+++ Data extracts +++

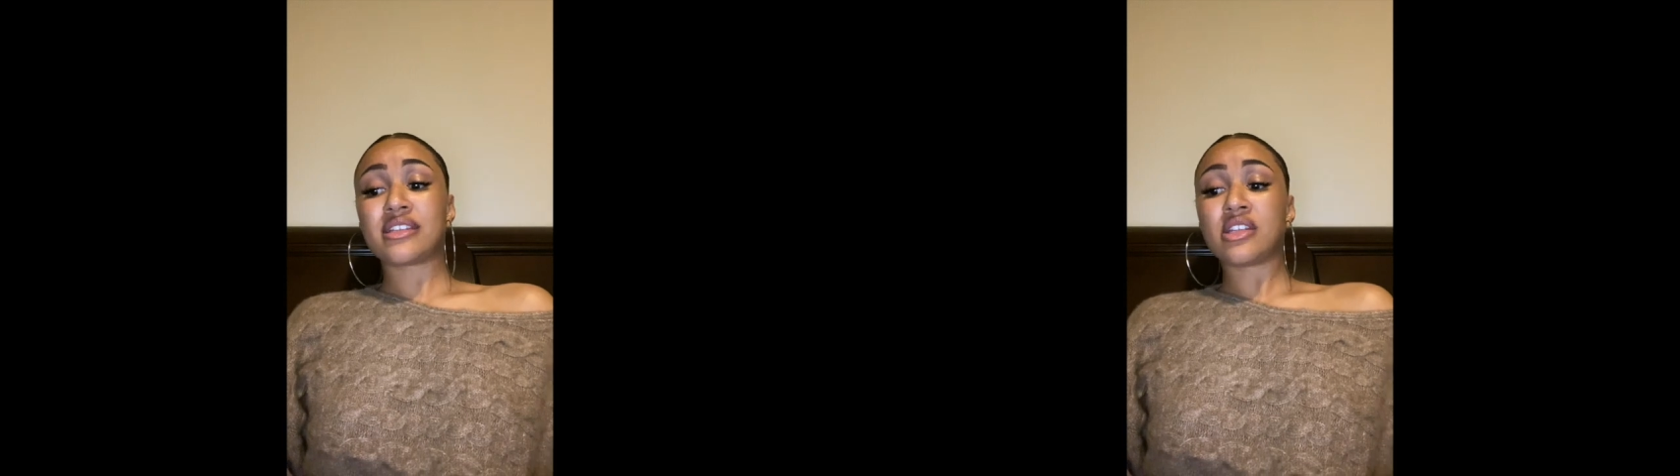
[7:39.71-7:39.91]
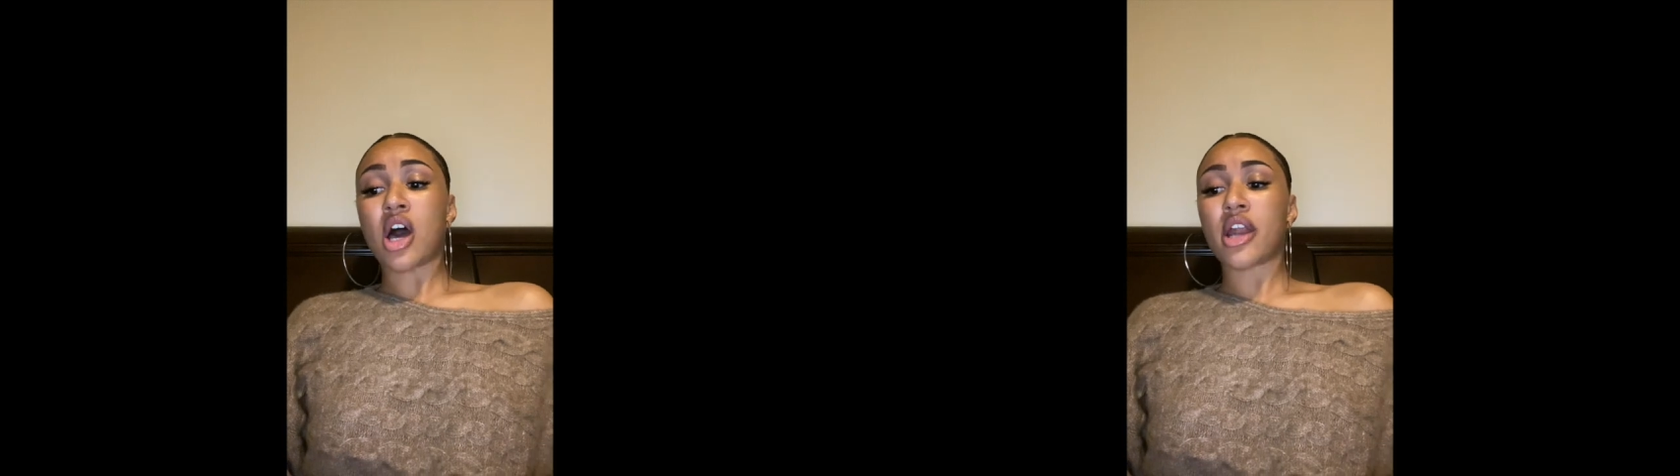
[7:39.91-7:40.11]

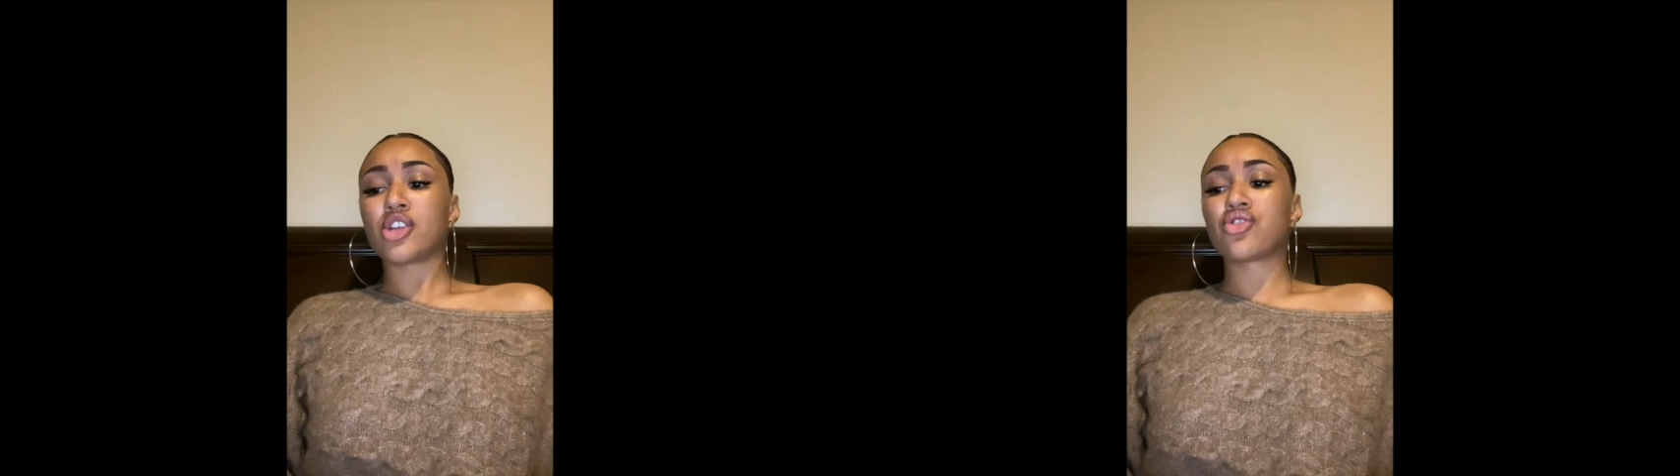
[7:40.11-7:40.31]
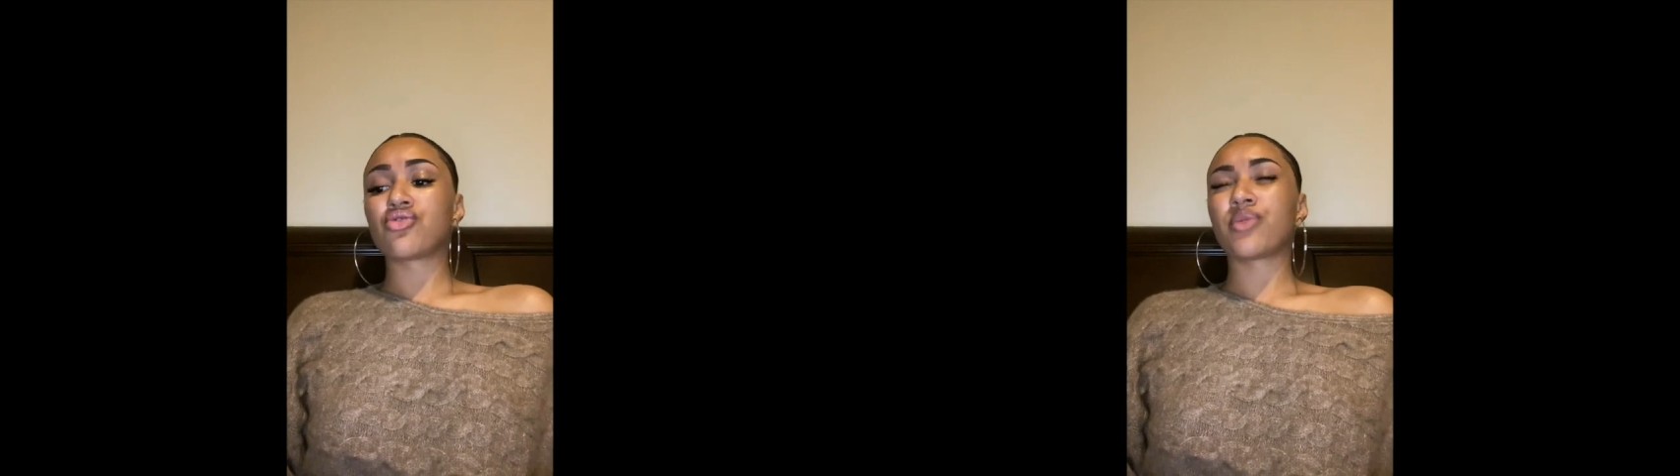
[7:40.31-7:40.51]
not a
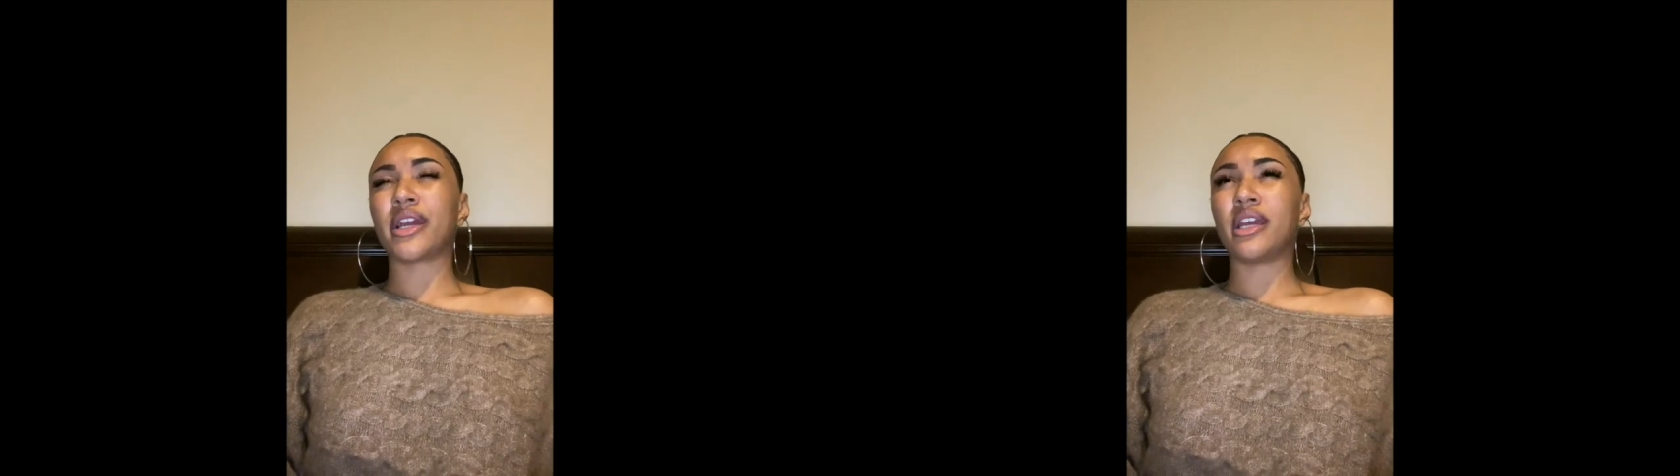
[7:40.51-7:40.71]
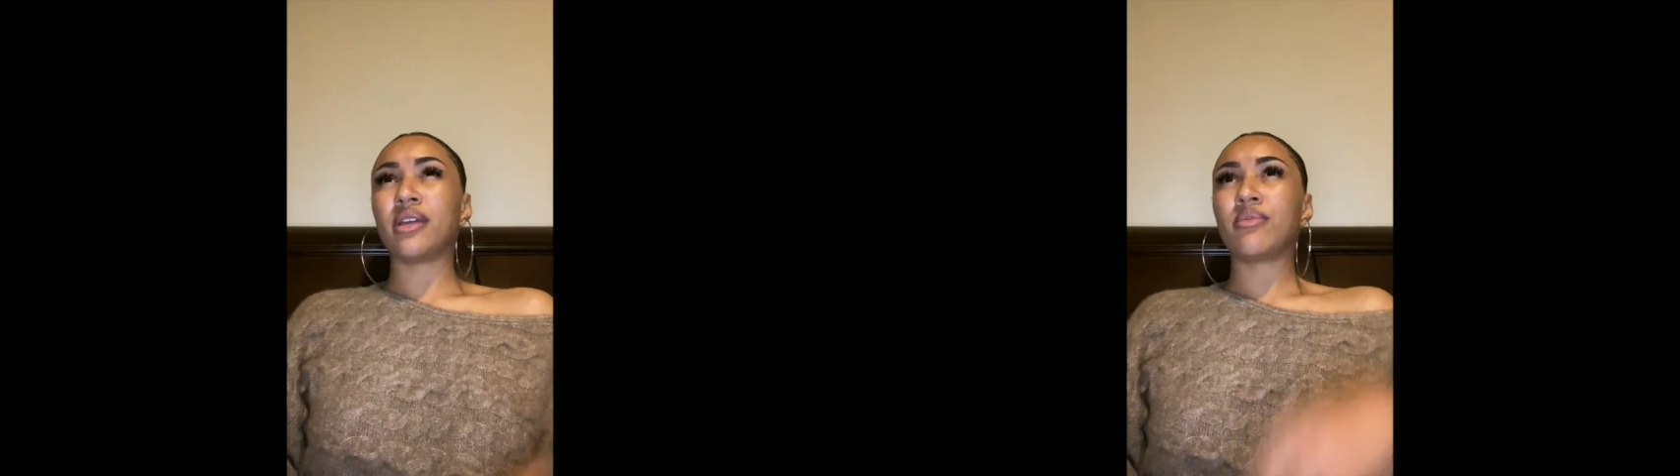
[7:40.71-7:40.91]

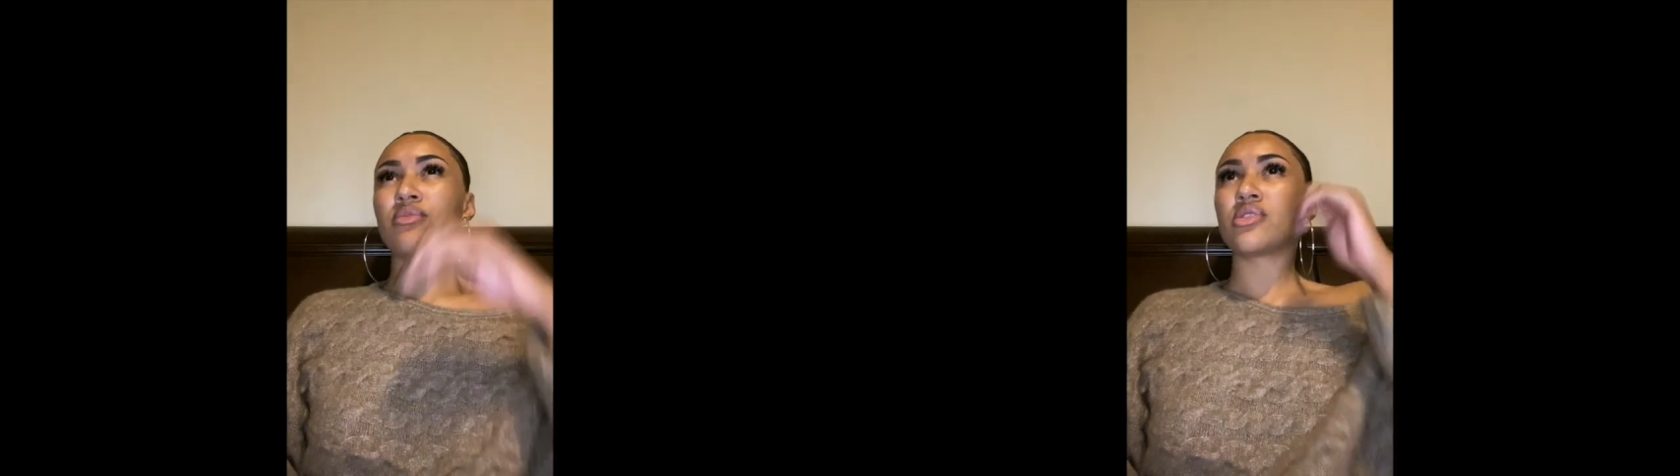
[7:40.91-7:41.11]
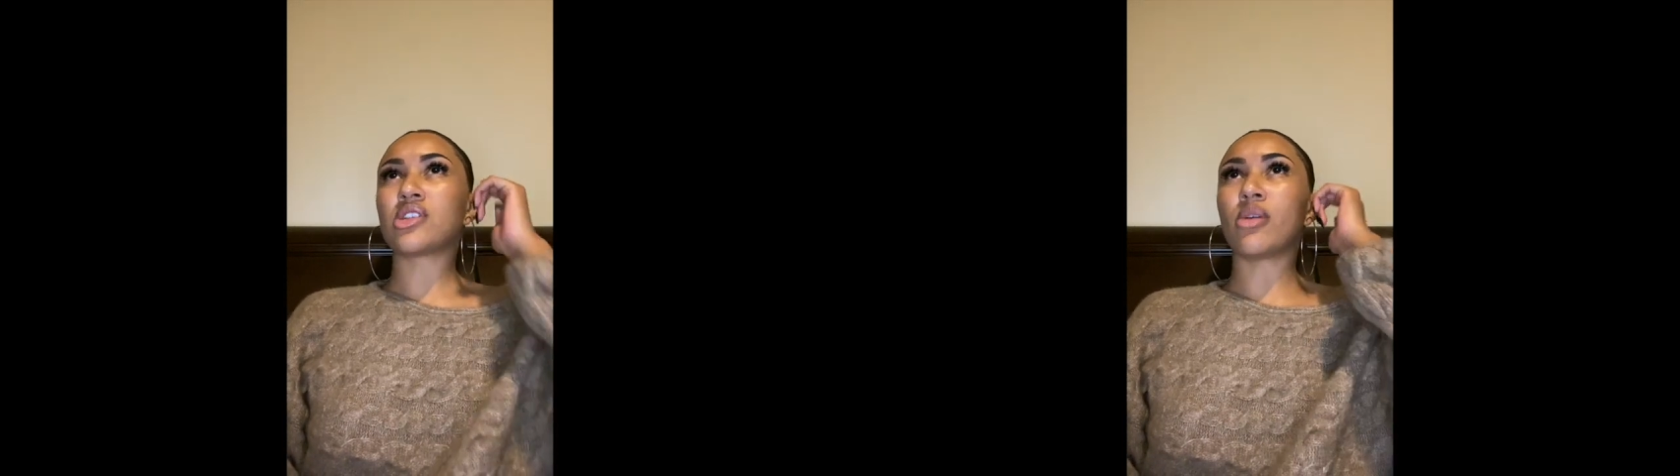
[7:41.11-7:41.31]

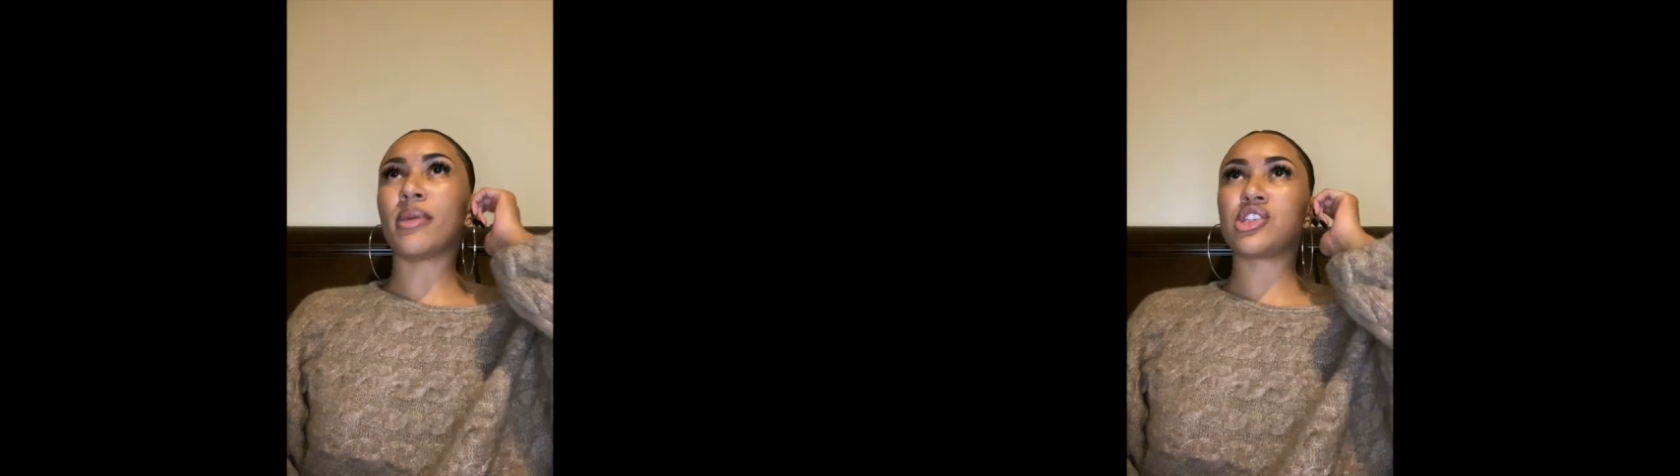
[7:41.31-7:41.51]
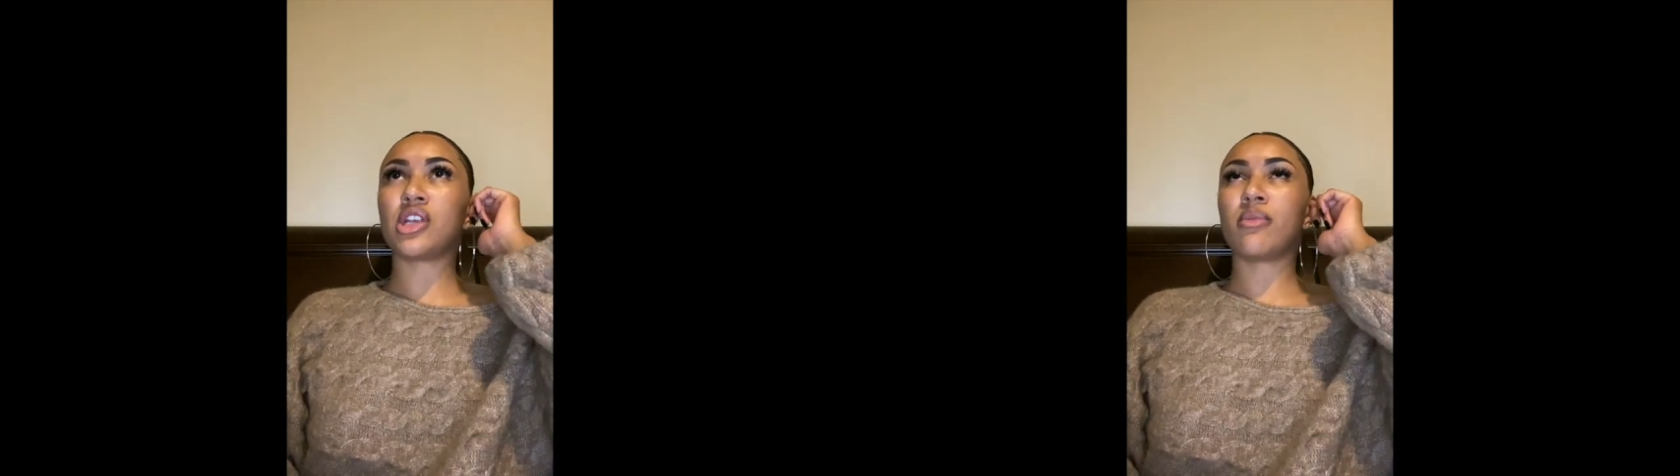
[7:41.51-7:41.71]
dream so
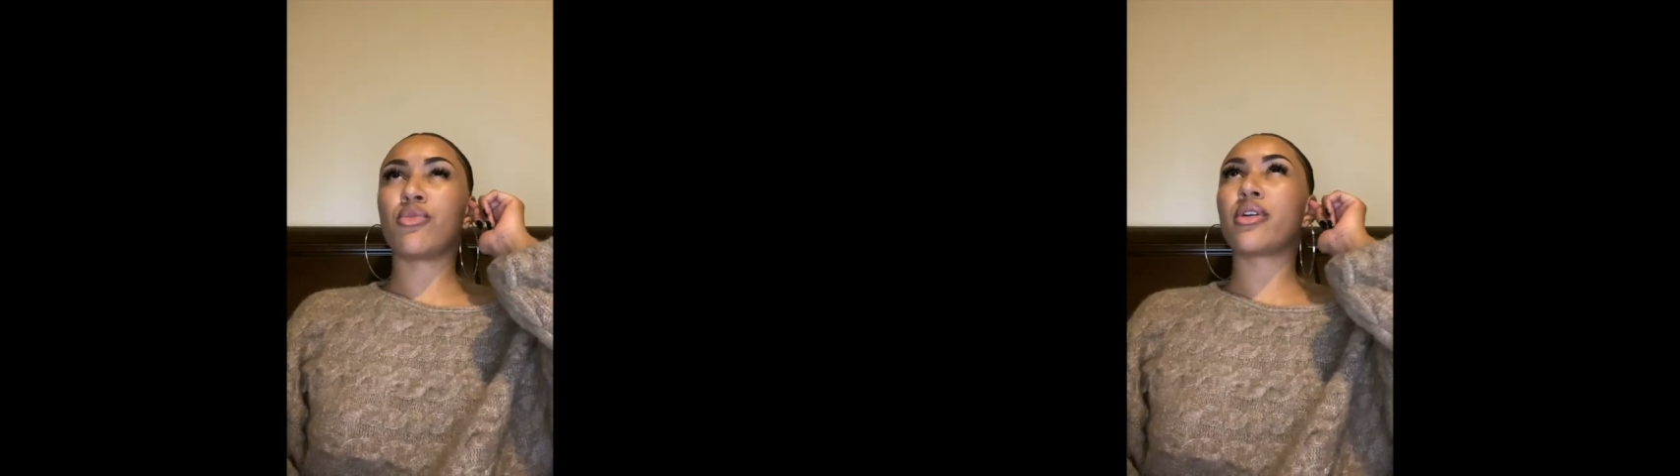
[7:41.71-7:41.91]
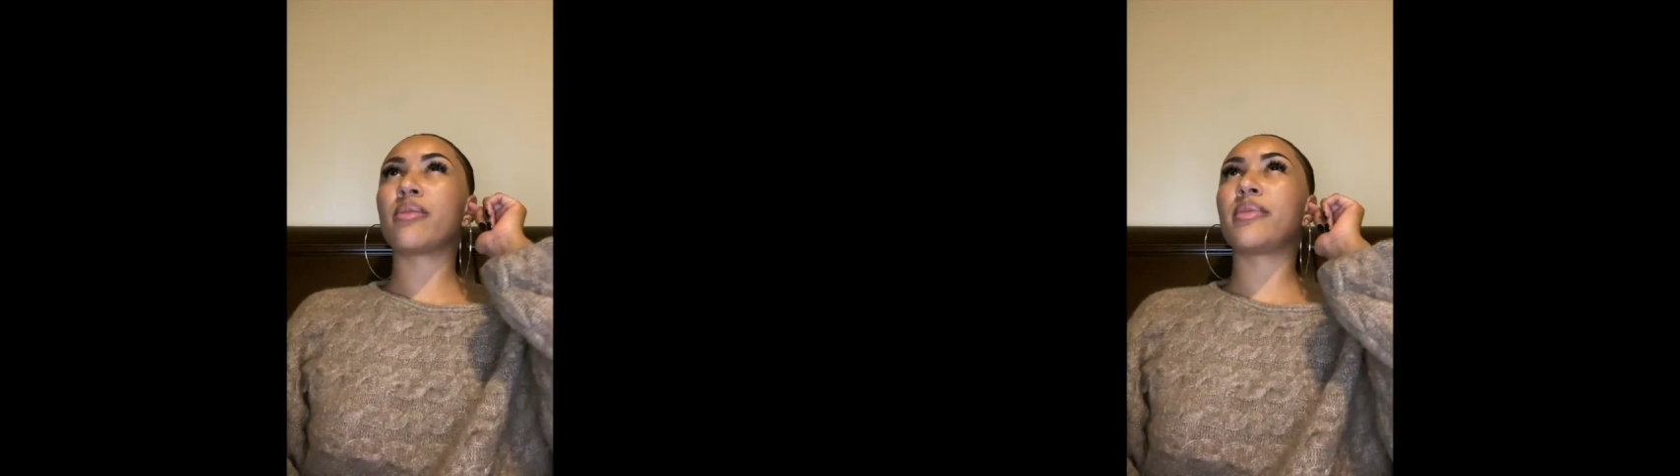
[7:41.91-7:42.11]
much anymore,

+++

> _What to work on_: The required result is an exact copy of the lines from the line containing "[7:40.11-7:40.31]" through the end of the entries, with every picture left out.

> _Answer to this task_:
[7:40.11-7:40.31]
[7:40.31-7:40.51]
not a
[7:40.51-7:40.71]
[7:40.71-7:40.91]

[7:40.91-7:41.11]
[7:41.11-7:41.31]

[7:41.31-7:41.51]
[7:41.51-7:41.71]
dream so
[7:41.71-7:41.91]
[7:41.91-7:42.11]
much anymore,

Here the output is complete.